Task objective => Write out all of the records precisely. Skip anything that is a picture.

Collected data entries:
┌──

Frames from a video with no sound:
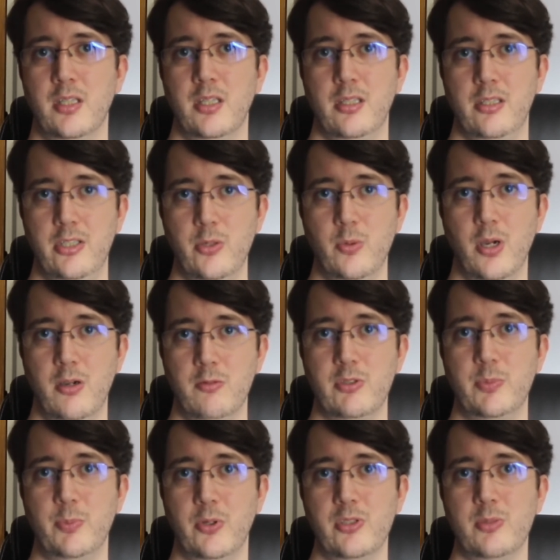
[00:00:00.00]
You are
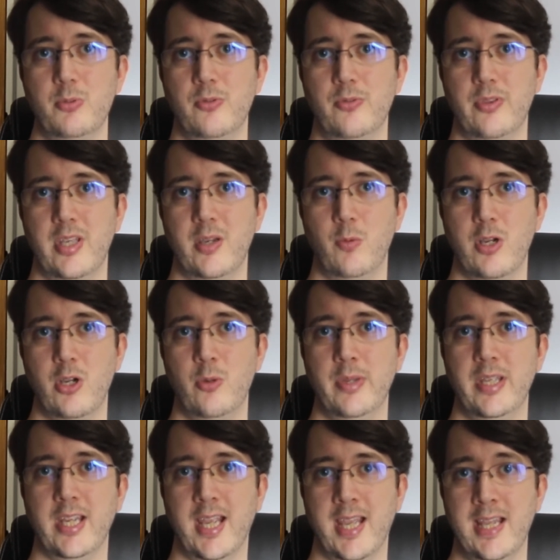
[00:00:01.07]
responsible for their
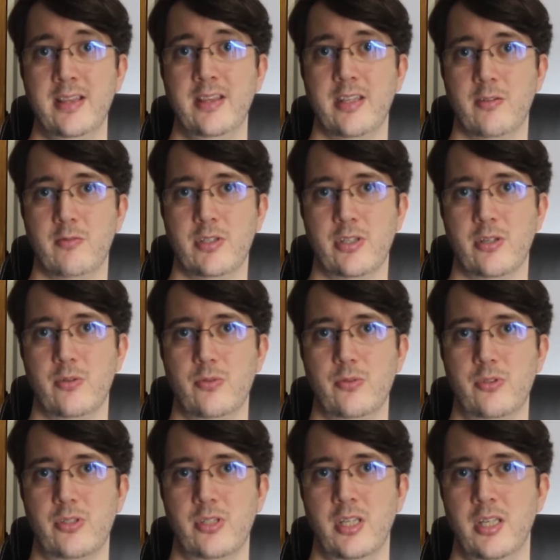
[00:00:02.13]
well-being and their
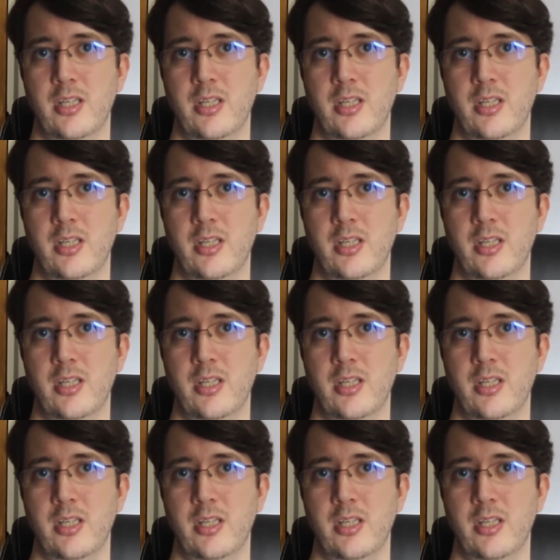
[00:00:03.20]
results,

└──

Result of the task =>
Frames from a video with no sound:
[00:00:00.00]
You are
[00:00:01.07]
responsible for their
[00:00:02.13]
well-being and their
[00:00:03.20]
results,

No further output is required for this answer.